Rice University Becomes the 63rd School to Join Universities Studying Slavery!
The Universities Studying Slavery (USS) consortium continues to grow and expand its reach geographically. As James T. Campbell, a historian at Stanford University who chaired the Brown University effort, noted in 2017 in reflection on the growing number schools coming to terms with slavery and racism in their past, “The more that have done it, the more the center of gravity has shifted … Now, the question you’d be asked would be, Why wouldn’t you? Every other university has done this work.”
We agree and are thrilled to announce that Rice University in Houston, Texas, has signed on and joined the growing effort. Rice is the first institution in Texas to participate. At this point in early 2020, 63 schools in 18 different states and 5 countries have all launched programs. Please welcome Rice University to the team.
In 1891, Massachusetts-born businessman William Marsh Rice chartered the William Marsh Rice Institute for the Advancement of Literature, Science and Art as a gift to the city of Houston, where he made his first fortune. The terms of the gift required that work on the new institute would begin only after Rice’s death.
In 1907, the first president of Rice called for the establishment of a university “of the highest grade,” “an institution of liberal and technical learning” devoted “quite as much investigation as to instruction.” [We must] “keep the standards up and the numbers down,” declared Edgar Odell Lovett. “The most distinguished teachers must take their part in undergraduate teaching, and their spirit should dominate it all.”
The Rice Institute opened in 1912 with 77 students enrolled in that initial academic year taught by a dozen faculty. Four years later, at the initial commencement, 35 bachelor’s degrees and one master’s degree were awarded, with the first doctorate conferred in 1918. In 1959, it became Rice University. Today, it is a member of the Association of American Universities and has nearly 4,000 undergraduate students in 11 residential colleges and 2,800 graduate students in 37 different programs.
At its founding, the university prohibited black students from enrolling. Rice trustees reversed that policy through court action in the early 1960s. Although Rice University was founded nearly fifty years after the abolition of slavery, Rice has historical connections to that part of American history and the segregation and racial injustice that resulted directly from it. Thus, in June 2019, Rice President David W. Leebron and Provost Marie Lynn Miranda established a Task Force on Slavery, Segregation, and Racial Injustice.
The Task Force has been charged to:
- Develop and participate in the implementation of a plan for discovering, documenting, acknowledging, and disseminating Rice’s past with respect to slavery, segregation, and racial injustice, as well as an understanding of how that history may continue to inform and shape the present state of the university.
- Develop campus wide programming to support frank and honest discussion of Rice’s entanglement with slavery, segregation, and racial injustice, as well as opportunities for community members to envision paths for Rice moving forward. This will include the invitation of speakers to bring to campus to foster dialogue around these issues.
- Identify suggestions for Rice’s future for our students, our faculty and staff, and our relationship with our home community of Houston that will more fully realize our aspirations for a diverse and inclusive university.

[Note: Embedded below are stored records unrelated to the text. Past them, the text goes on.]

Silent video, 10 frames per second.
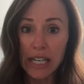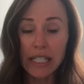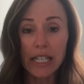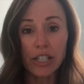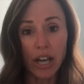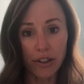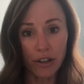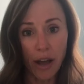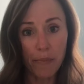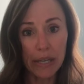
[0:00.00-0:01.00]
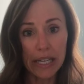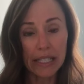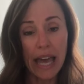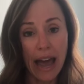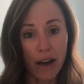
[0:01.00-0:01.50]
teach other companies
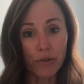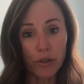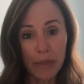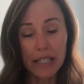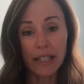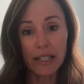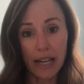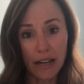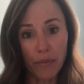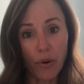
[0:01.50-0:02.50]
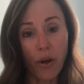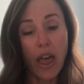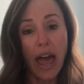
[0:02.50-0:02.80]
how to be sustainable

In the Fall of 2019, twenty-five members of the university community, including faculty, staff, students, and alumni, were appointed to the Task Force, which is chaired by Dr. Alexander X. Byrd and Dr. W. Caleb McDaniel, both associate professors of history. Rice University’s leadership additionally has called for broad engagement from the entire university.
Please welcome Rice University as the newest Universities Studying Slavery (USS) member. We know Rice’s program will benefit greatly—just as so many other schools have—from participating in the USS effort. Even better, we look forward to another productive year with all of us learning from so many creative programs internationally!